Though the secular holiday of Halloween has become enormously popular, its pagan roots go very deep, and some of its more disturbing dark-magic elements may be making a comeback. With connections to necromancy, religious Jews do not participate in what most Americans see as a family-oriented holiday, and many Christians are following suit.
Halloween began as Samhain (pronounced Sow-in), one of the four main pagan holidays celebrated by the Celtics, who lived in areas of Ireland, northern England, and France before Romans conquered the region in the first century CE. Samhain marked the end of the harvest season and the beginning of winter or the “darker half” of the year.
Similar to modern Halloween, Celtic pagans dressed up in costumes on Samhain and lit bonfires.
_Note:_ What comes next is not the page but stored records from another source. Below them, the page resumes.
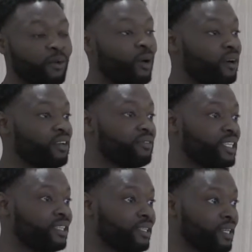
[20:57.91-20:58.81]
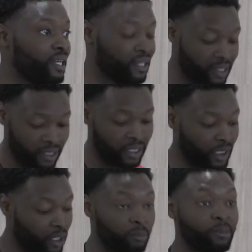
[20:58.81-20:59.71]
what I've given you today.
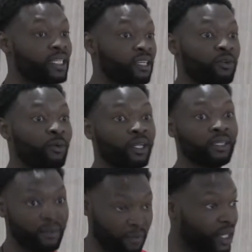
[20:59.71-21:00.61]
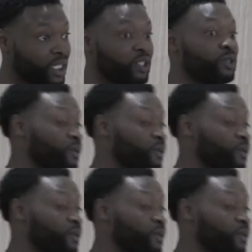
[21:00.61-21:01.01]
God bless everyone. Thank you.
Samhain was seen as a liminal time, when the boundary between this world and the spirit world could more easily be crossed. As such, it was an auspicious time for summoning dark spirits to aid in necromancy, communicating with the dead to foretell the future, a practice explicitly prohibited in the Bible.
Let no one be found among you who consigns his son or daughter to the fire, or who is an augur, a soothsayer, a diviner, a sorcerer, one who casts spells, or one who consults ghosts or familiar spirits, or one who inquires of the dead. Deuteronomy 18:10-11
Samhain was celebrated from sundown October 31 to sundown November 1, as the Celtic day began and ended at sunset. People believed that on Samhain, spirits roamed the world, and gifts of food and wine would be left out to appease the spirits. When people left their houses at night, they wore masks so they would be mistaken for fellow ghosts.
In what is widely believed to be an effort to subsume the Celtic pagan holiday into the Christian religion, in 1000 C.E. the church declared November 2 All Souls’ Day, a day honoring the dead. The night before All Souls’ Day was re-adopted in the Celtic region, with the name changed from Samhain to All Hallows’ Eve.
The holiday became popular in America in the second half of the nineteenth century with a wave of Irish immigration resulting from the potato famine. Today, it is the second most popular holiday for spending money in the US: Americans shell out $2.5 billion on costumes and an additional $3.5 billion on candy.
While many Americans insist that Halloween is a secular, family-oriented holiday, because of its clear origins in paganism and its connection with forbidden necromancy, most halachic (Torah law) authorities prohibit observant Jews from participating in Halloween.
A parallel revulsion to the pagan holiday has developed in recent years within Christianity. Despite the historical process of Samhain being incorporated into the Church, there is a growing movement among Christians to move away from Halloween. Indeed, according to a survey taken by Lifeway Research, 67 percent of pastors suggest that church members take an alternative approach to the holiday, centered around a church event, while eight percent of pastors tell church members to skip the holiday entirely.
The Church of Satan, the first organized church in modern times to be devoted to the figure of Satan, perceives Halloween as an opportunity for the average American to indulge in secret Satanist fantasies. On its website, the church claims that Halloween is “the night when the mundane folk try to reach down inside and touch the ‘darkness’, which for Satanists is a daily mode of existence.” They claim that by dressing in costume, the average American is taking “a brief dip into the pool of the ‘shadow world.’”
There are in fact strong hints that even in popular culture the occult and pagan aspects of the holiday have not been left behind. Due to the myth that black cats bring bad luck, they have the lowest adoption rates of any other pet and the highest euthanasia rates. Despite this troubling statistic, in many states, people seeking to adopt black cats from animal shelters before Halloween are routinely turned away for fear the feline will be used in a black-magic ritual.